- What the task asks: Below is a set of records; print all of them exactly as written.

- Data section:
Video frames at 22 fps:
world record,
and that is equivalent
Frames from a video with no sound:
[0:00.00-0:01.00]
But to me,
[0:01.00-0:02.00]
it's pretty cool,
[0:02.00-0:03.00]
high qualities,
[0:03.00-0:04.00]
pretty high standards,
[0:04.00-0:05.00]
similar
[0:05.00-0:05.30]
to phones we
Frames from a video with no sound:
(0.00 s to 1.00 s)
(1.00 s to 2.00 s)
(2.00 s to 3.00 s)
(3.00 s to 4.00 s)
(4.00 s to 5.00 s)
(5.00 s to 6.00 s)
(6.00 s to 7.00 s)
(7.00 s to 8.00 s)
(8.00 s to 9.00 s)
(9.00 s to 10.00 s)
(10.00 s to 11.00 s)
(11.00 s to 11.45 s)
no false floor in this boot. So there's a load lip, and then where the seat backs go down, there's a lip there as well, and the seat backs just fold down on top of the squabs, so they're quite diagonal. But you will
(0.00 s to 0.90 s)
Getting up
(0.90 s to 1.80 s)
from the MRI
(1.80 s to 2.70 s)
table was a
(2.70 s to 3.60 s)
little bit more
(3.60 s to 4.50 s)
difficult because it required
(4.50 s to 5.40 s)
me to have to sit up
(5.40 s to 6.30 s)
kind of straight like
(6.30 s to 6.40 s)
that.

- Solution to this task:
Video frames at 22 fps:
world record,
and that is equivalent
Frames from a video with no sound:
[0:00.00-0:01.00]
But to me,
[0:01.00-0:02.00]
it's pretty cool,
[0:02.00-0:03.00]
high qualities,
[0:03.00-0:04.00]
pretty high standards,
[0:04.00-0:05.00]
similar
[0:05.00-0:05.30]
to phones we
Frames from a video with no sound:
(0.00 s to 1.00 s)
(1.00 s to 2.00 s)
(2.00 s to 3.00 s)
(3.00 s to 4.00 s)
(4.00 s to 5.00 s)
(5.00 s to 6.00 s)
(6.00 s to 7.00 s)
(7.00 s to 8.00 s)
(8.00 s to 9.00 s)
(9.00 s to 10.00 s)
(10.00 s to 11.00 s)
(11.00 s to 11.45 s)
no false floor in this boot. So there's a load lip, and then where the seat backs go down, there's a lip there as well, and the seat backs just fold down on top of the squabs, so they're quite diagonal. But you will
(0.00 s to 0.90 s)
Getting up
(0.90 s to 1.80 s)
from the MRI
(1.80 s to 2.70 s)
table was a
(2.70 s to 3.60 s)
little bit more
(3.60 s to 4.50 s)
difficult because it required
(4.50 s to 5.40 s)
me to have to sit up
(5.40 s to 6.30 s)
kind of straight like
(6.30 s to 6.40 s)
that.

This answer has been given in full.